Austin Kelly

Indiana Fever
- Position: Assistant coach
- League: WNBA

Personal information
- Born: March 12, 1989 (age 37) Mableton, Georgia, U.S.
- Listed height: 6 ft 3 in (1.91 m)
- Listed weight: 210 lb (95 kg)

Career information
- High school: South Cobb (Austell, Georgia)
- College: Duke (2007–2010); Georgia Southwestern State (2011–2012);
- Coaching career: 2018–present

Career history

Coaching
- 2018–2019: Georgia Tech Graduate assistant / assistant scouting coordinator
- 2019–2021: Vanderbilt Commodores Director of recruiting
- 2021–2023: UT Arlington Assistant coach / recruiting coordinator
- 2023–2024: Connecticut Sun Assistant coach
- 2025–present: Indiana Fever Assistant coach

= Austin Kelly =

American basketball coach (born 1989)

Austin Kelly (born March 12, 1989) is an American basketball coach. He is an assistant coach for the Indiana Fever of the Women's National Basketball Association (WNBA). He played college football for the Duke Blue Devils from 2007 to 2010; he then played college basketball for the Georgia Southwestern State Hurricanes in 2011.

==Early life==
Kelly was born March 12, 1989, in Mableton, Georgia. He attended South Cobb High School in Austell, Georgia.

==College career==
Kelly played college football for the Duke Blue Devils. A wide receiver, he played at Duke for four seasons. In 2007, he recorded 15 receptions for 186 yards and one touchdown. He caught 13 passes for 142 yards in 2008, adding one rush for five yards. He tallied 54 catches for 625 yards and four touchdowns in 2009, and in 2010, he added 47 receptions for 486 yards and four more touchdowns. He was a three-year starter at Duke.
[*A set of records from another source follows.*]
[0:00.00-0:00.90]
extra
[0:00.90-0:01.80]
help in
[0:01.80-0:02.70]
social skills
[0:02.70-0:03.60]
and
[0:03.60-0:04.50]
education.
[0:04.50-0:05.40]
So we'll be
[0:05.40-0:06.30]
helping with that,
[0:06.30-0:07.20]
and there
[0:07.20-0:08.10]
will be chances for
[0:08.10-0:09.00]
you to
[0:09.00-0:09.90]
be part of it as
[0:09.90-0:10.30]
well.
After graduating from Duke University in 2011 with a degree in sociology, Kelly played one season of college basketball for the Georgia Southwestern State Hurricanes. Measuring 6 ft 3 in tall and 210 lb, he played guard at Georgia Southwestern State. He played in three games, starting in one, and recorded 8.7 points, 2.3 rebounds, and 2.0 assists per game.

==Coaching career==
After finishing college, Kelly worked as a high school basketball coach. He was an assistant boys' basketball coach at Kell High School in Marietta, Georgia, and South Cobb High School in Austell.

Kelly began coaching college basketball for the Georgia Tech Yellow Jackets women's basketball team as a graduate assistant and assistant scouting coordinator from 2018 to 2019. He spent 2019 to 2021 as the Vanderbilt Commodores women's basketball director of recruiting under head coach Stephanie White; Kelly would later work as White's assistant on multiple teams in the Women's National Basketball Association (WNBA). From 2021 to 2023, Kelly served as the assistant coach and recruiting coordinator for the UT Arlington Mavericks women's basketball team.

Kelly joined the Connecticut Sun of the WNBA from 2023 to 2024 as an assistant under head coach Stephanie White. When White was named the head coach of the Indiana Fever starting in 2025, Kelly joined her staff with the Fever.

On June 7, 2025, Kelly stepped into the head coaching role for the first time as Indiana Fever head coach Stephanie White missed the team's game against the Chicago Sky for personal reasons. Fever star Caitlin Clark also missed the game due to injury, but the Fever defeated the Sky, 79–52.

Kelly filled in for White as head coach again when personal reasons forced her to miss the Fever's June 19, 2025 game against the Golden State Valkyries. The Valkyries defeated the Fever, 88–77.

==Personal life==
Kelly is married to fellow Indiana Fever assistant coach Karima Christmas-Kelly, who played basketball in the WNBA for nine years. The couple have a son.